Councillor seeks green light to bring photo radar to Kingston
Posted Feb 2, 2012 By Bill HutchinsEMC News - There are renewed calls to reinstate photo radar, not on provincial highways, but to keep watch over Kingston streets.
Rural councillor Jeff Scott is spearheading a motion that calls on the province to allow Ontario's police services boards to manage and use photo radar "at their discretion" to combat speeding.
"It's possibly one more tool to help our police to monitor speed limits," he explained.
But city councillors were hesitant to vote on the motion when it was first introduced at the January 24 council meeting, citing the need to first get feedback from the Kingston police services board.
"This is very much an issue that needs more information," said Coun. Dorothy Hector, who also serves on the local police board.
Coun. Hector says Kingston police already have the authority to install red light cameras at accident-prone intersections, but backed away from the measure because of the cost involved.
It costs an estimated $80,000 to install red light cameras at each intersection, plus the ongoing cost to maintain and manage them.
Photo radar, she says, could be just as costly to implement. Under the proposal, automated cameras would be set up on certain local streets to snap pictures of the license plates of speeding cars, and the fines would be mailed unsuspecting motorists.
Council has deferred the motion until April, when it expects to hear a response from its civilian police board.

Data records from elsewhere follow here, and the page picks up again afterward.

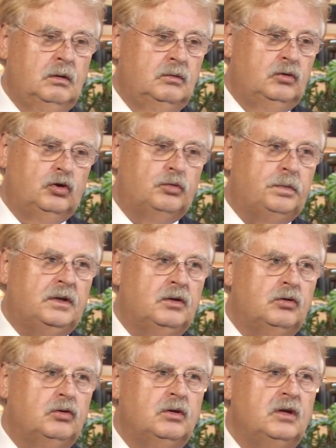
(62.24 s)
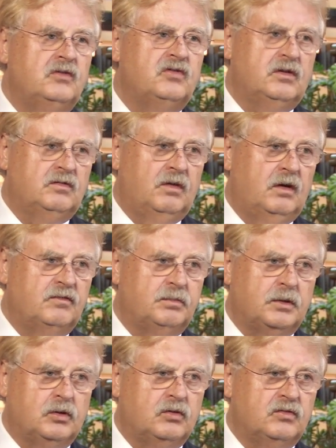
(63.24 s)
The European Union is involved
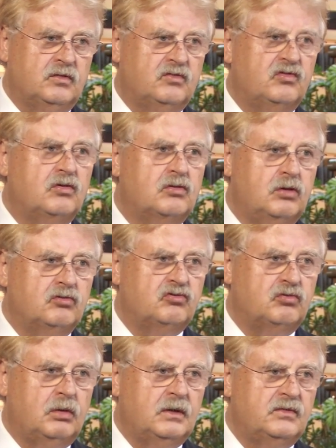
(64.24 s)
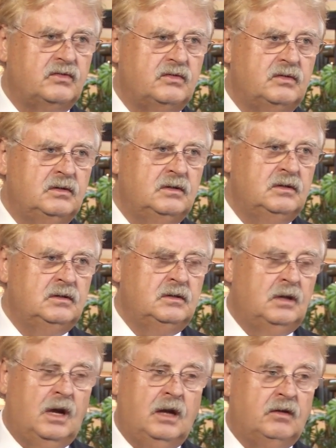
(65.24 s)
because it's so close to us.
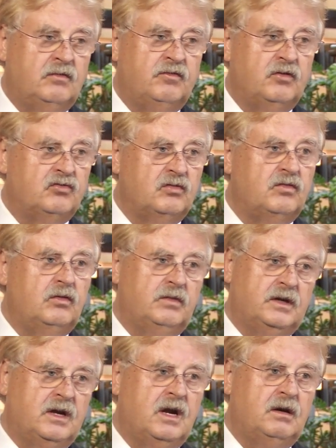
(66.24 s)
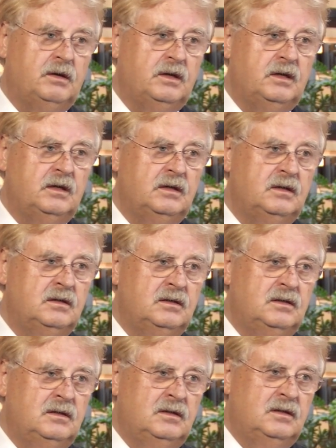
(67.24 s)
And first of all, we carry
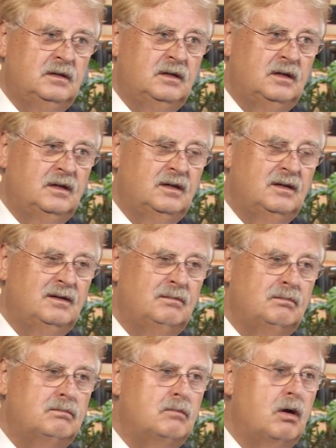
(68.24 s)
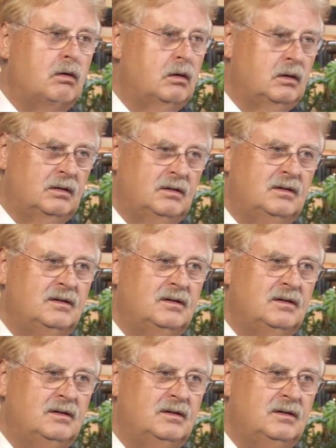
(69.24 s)
moralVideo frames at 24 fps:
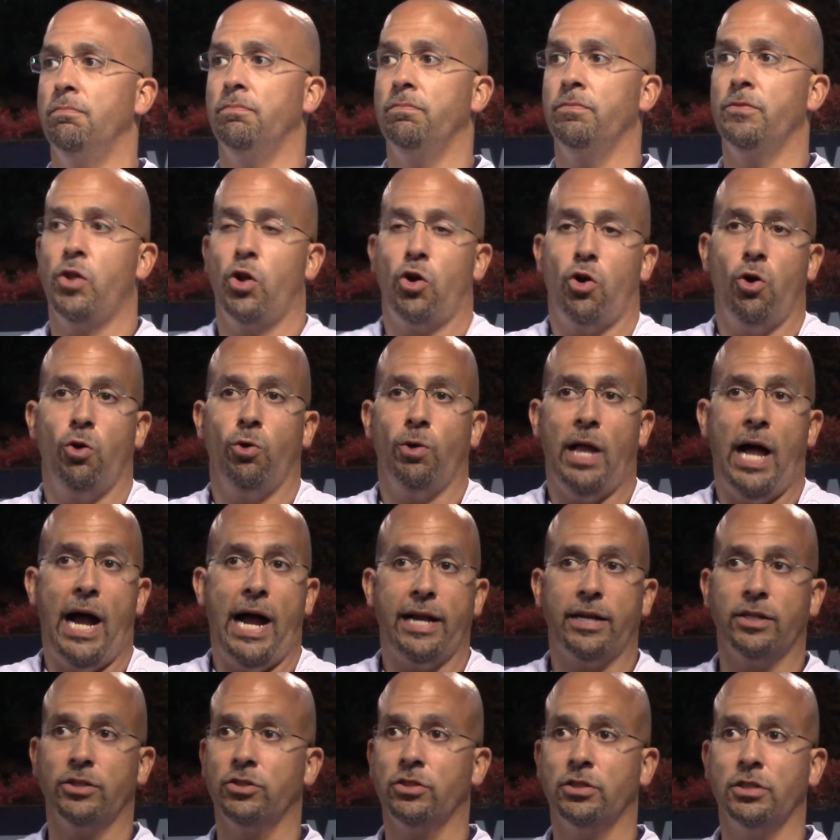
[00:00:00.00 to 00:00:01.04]
Their
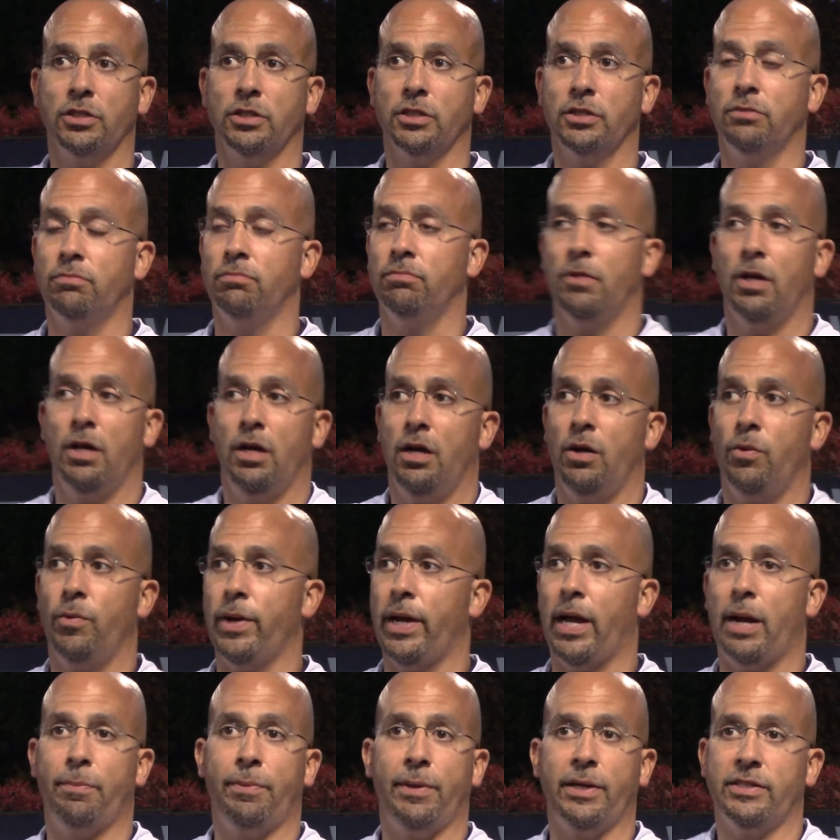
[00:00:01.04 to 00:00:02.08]
O-line is good. We
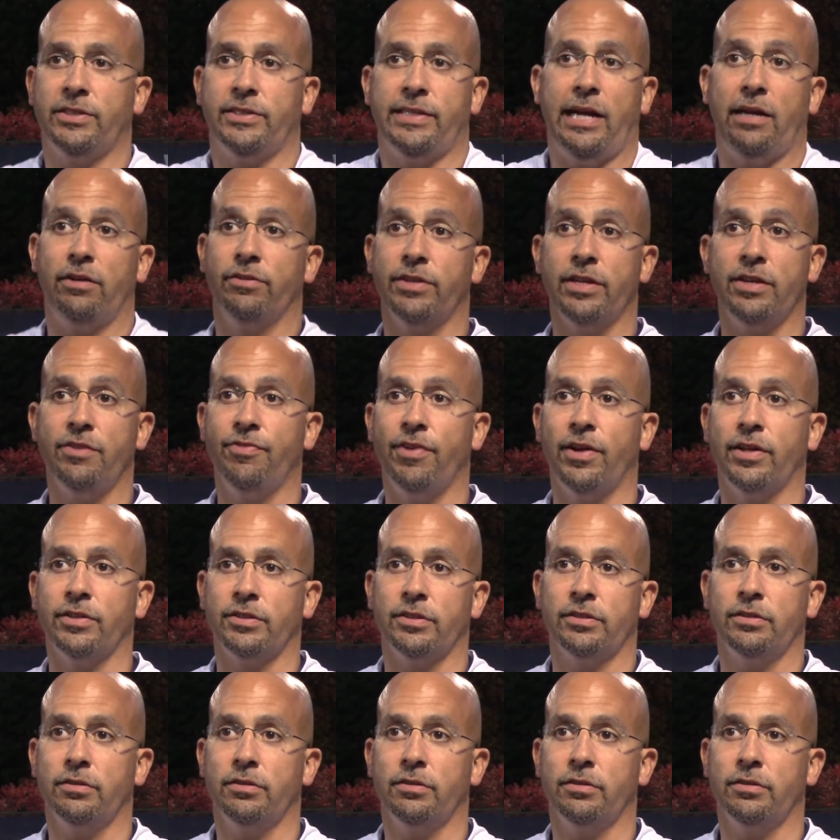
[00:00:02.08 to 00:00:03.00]
got to play sound defense.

"If it did come to the board we would look at it at that time and review it," said police board chair Andrea Risk.
Police chief Stephen Tanner says the use of automated cameras to reduce speeding has some merit.
"Photo radar is an option for enforcement. It certainly has a deterrent value. I know when there was photo radar on the 401 - the 400-series highways - it was a deterrent to myself and others."
Photo radar was controversial from the moment it was first introduced as a pilot project on selected highways in Ontario in 1994, and was soon scrapped by former premier Mike Harris. The province has resisted municipal calls to reinstate it ever since.
Kingston's motion to bring it back follows a request by the police board in Nottawasaga, near Barrie, asking other municipalities to support it.
Chief Tanner says photo radar would generate more fine revenues for municipal coffers and allow the re-deployment of officers to other duties, but it could also cost more to maintain the machines. "What we need is a full analysis of photo radar and the advantages and disadvantages of it. A cost-benefit analysis," he explained.
It's not yet clear whether the five-member Kingston police board will agree to fund a study on the merits of photo radar.
The police board does not report directly to council, even though it receives $31 million from the city to oversee policing.
Traffic enforcement has been stepped up in Kingston since Tanner became police chief, with dedicated radar patrols and other traffic safety blitzes.